After obtaining these equations using the Pythagorean theorem, there will be four unknowns and three equations, equation 1 was used to find the ideal value of outer wheel angle with a given inner wheel angle (knowing the track and wheelbase). The four unknowns will be x (steering arm), y(tie rod), q(rack travel) and d(distance from rack to front axle). When any one of them is fixed, the other three values can be solved, therefore, a python script is most helpful when used to fix one of the four variables and iteratively solve for the geometry. However this paper assumes that the rack will already have been found, so the rack length (p and r) will also have to be fixed and changed iteratively in order to solve the system.
To validate the geometry, another equation (again found from geometry) can be used to find the actual outer wheel angle when given any inner wheel angle and known geometry values (x, y, q, d), so theoretically, the best geometry is the one that resembles the ideal Ackermann curve the most when plotting the actual vs ideal outer wheel angle (this can be found by finding the smallest avg delta between each point).

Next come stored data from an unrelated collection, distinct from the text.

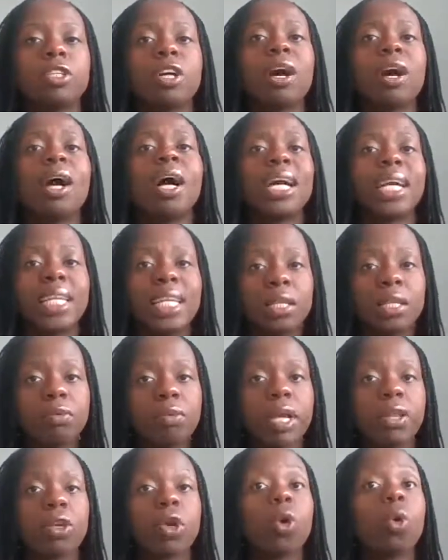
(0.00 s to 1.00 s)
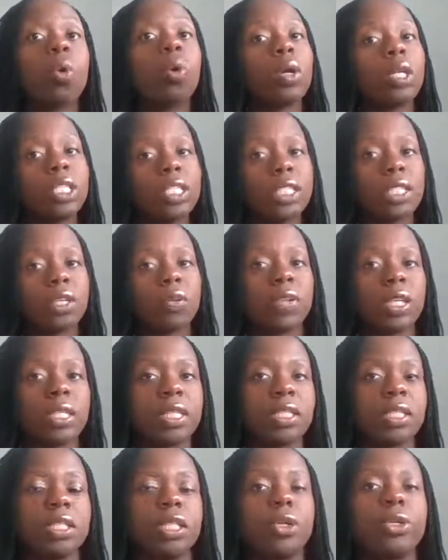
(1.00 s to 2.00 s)
highly rate the quality of their
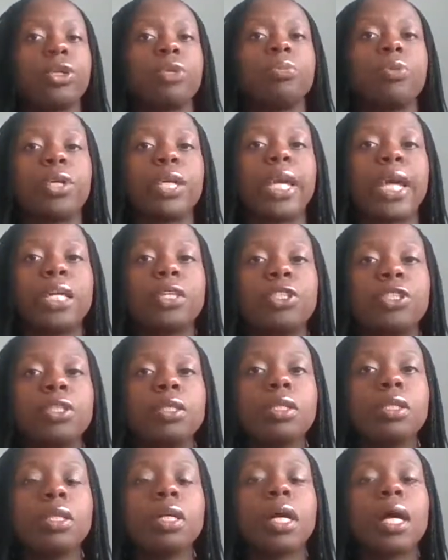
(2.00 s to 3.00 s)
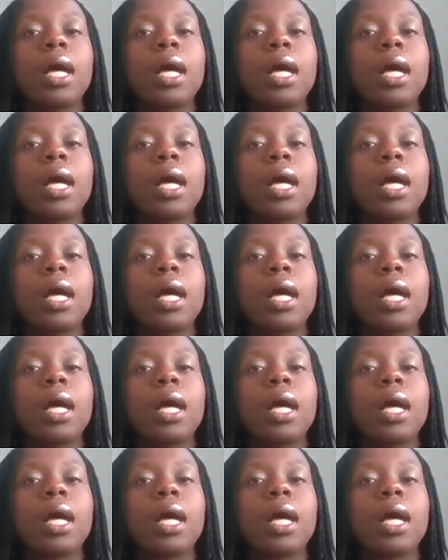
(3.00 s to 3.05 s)
CEO communication,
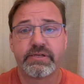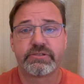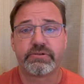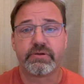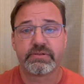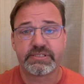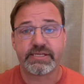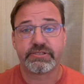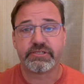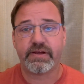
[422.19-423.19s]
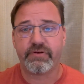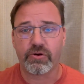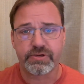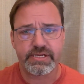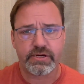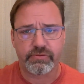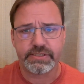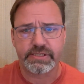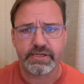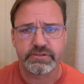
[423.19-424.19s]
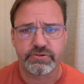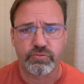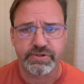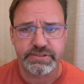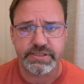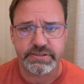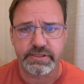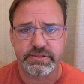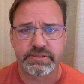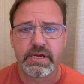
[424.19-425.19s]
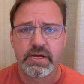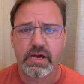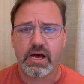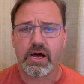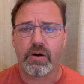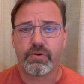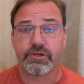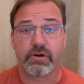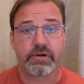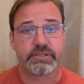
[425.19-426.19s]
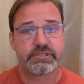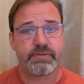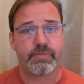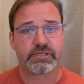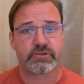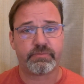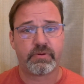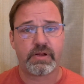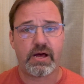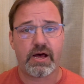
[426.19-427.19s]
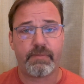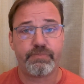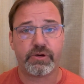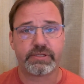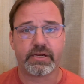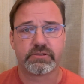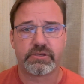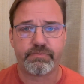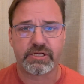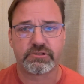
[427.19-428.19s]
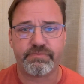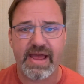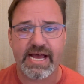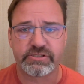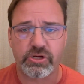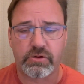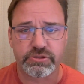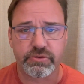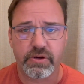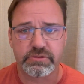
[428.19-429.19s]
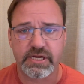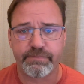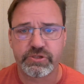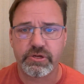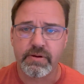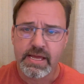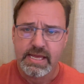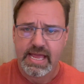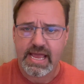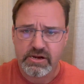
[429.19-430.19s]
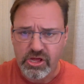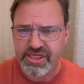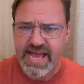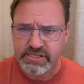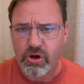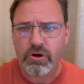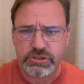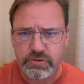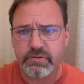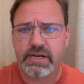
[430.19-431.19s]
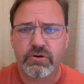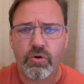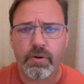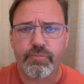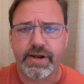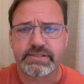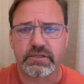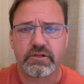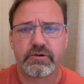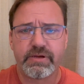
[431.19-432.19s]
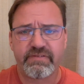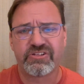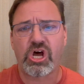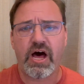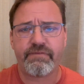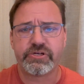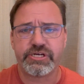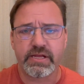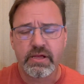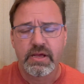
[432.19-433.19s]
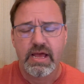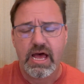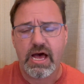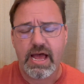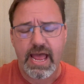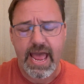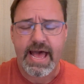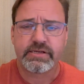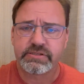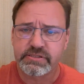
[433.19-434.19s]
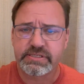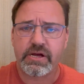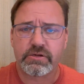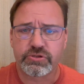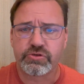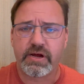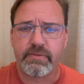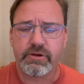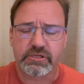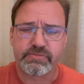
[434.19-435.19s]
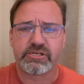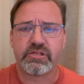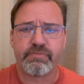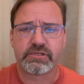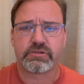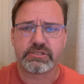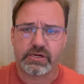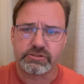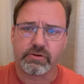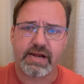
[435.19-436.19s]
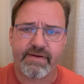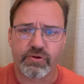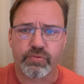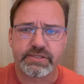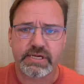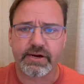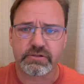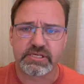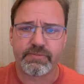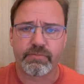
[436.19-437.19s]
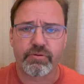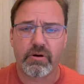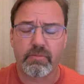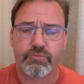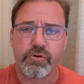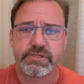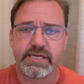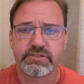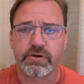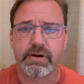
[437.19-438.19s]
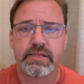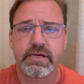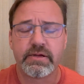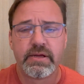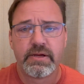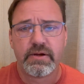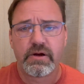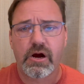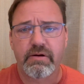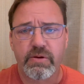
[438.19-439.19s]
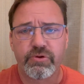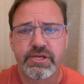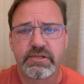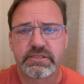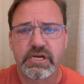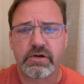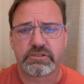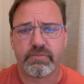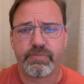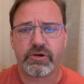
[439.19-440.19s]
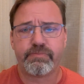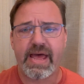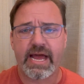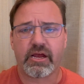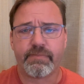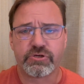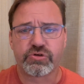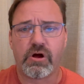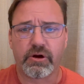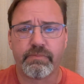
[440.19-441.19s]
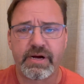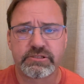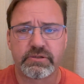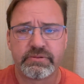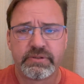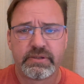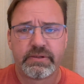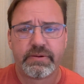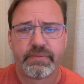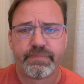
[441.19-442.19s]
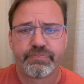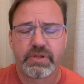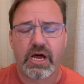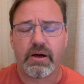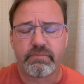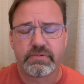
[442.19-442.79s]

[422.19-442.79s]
insulin sensitivity or decreased insulin resistance uh, with it. You're going to see muscle uh, building, so muscle mass also goes up too. And that also incorporates a little bit of autophagy uh, as the cells are trying to build, especially the muscle cells. They're going to have to recycle some of the pro proteins that are in the area within the cells to build back up a stronger muscle uh,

For example:
Calculation Notes
Equation 1:
cot(So)-cot(Si) = B/L
Equation 2:
y^2 = ( (B-(p+2*r))/2)-x*sin(beta))^2+(d-x*cos(beta))^2
Equation 3:
y^2 = ((B/2)-((p/2)+r-q)-x*sin(Si+beta))^2+(d-x*cos(Si+Beta))^2
Equation 4:
y^2 = ((B/2)-((p/2)+r+q)+x*sin(So-beta))^2+(d-x*cos(So-beta))^2
| Variable | Meaning | Status |
|---|---|---|
So | Outer wheel angle | Find using eqn 1 using Si |
| Si | Inner wheel angle | Has to be set, arbitrary |
| W | Track width | Driven by areo |
| B | Distance kingpin to kingpin | Driven by areo |
| L | Wheelbase | Drive by areo |
| x | Steering arm length | Unknown |
| y | Tie-rod length | Unknown |
| p | Rack casing length | Has to be set |
| p+2r | Entire rack length | Has to be set |
| q | Rack travel | Unknown |
| d | Distance between rack and front axis | Unknown |
| Beta | Ackermann angle | Found from wheelbase and track |
To validate the values, two curves of the outer wheel angle can be plotted against a range of inner wheel angles, these two outer wheel angles are the actual and ideal Ackermann outer wheel angles.
To find the actual outer wheel angle these equations are used:
A = B/2 - (p/r +r)
C = ( y^2 - d^2 - x^2 - (A-q)^2)/(2*x)
K = C*(A-q) + (C^2*(A-q)^2-((A-q)^2+d^2)*(C^2-d^2))^0.5
So = arcsin(K) + Beta
After finding the actual outer wheel angle, two imaginary curves of outer wheel angle vs inner wheel angle can be plotted by doing a sweep of the values from 0 to 45 deg for inner wheel angle. After finding each outer wheel angle, the average delta can be found between the two. If the average delta is > 5 deg then the solution will be rejected due to too much deviation.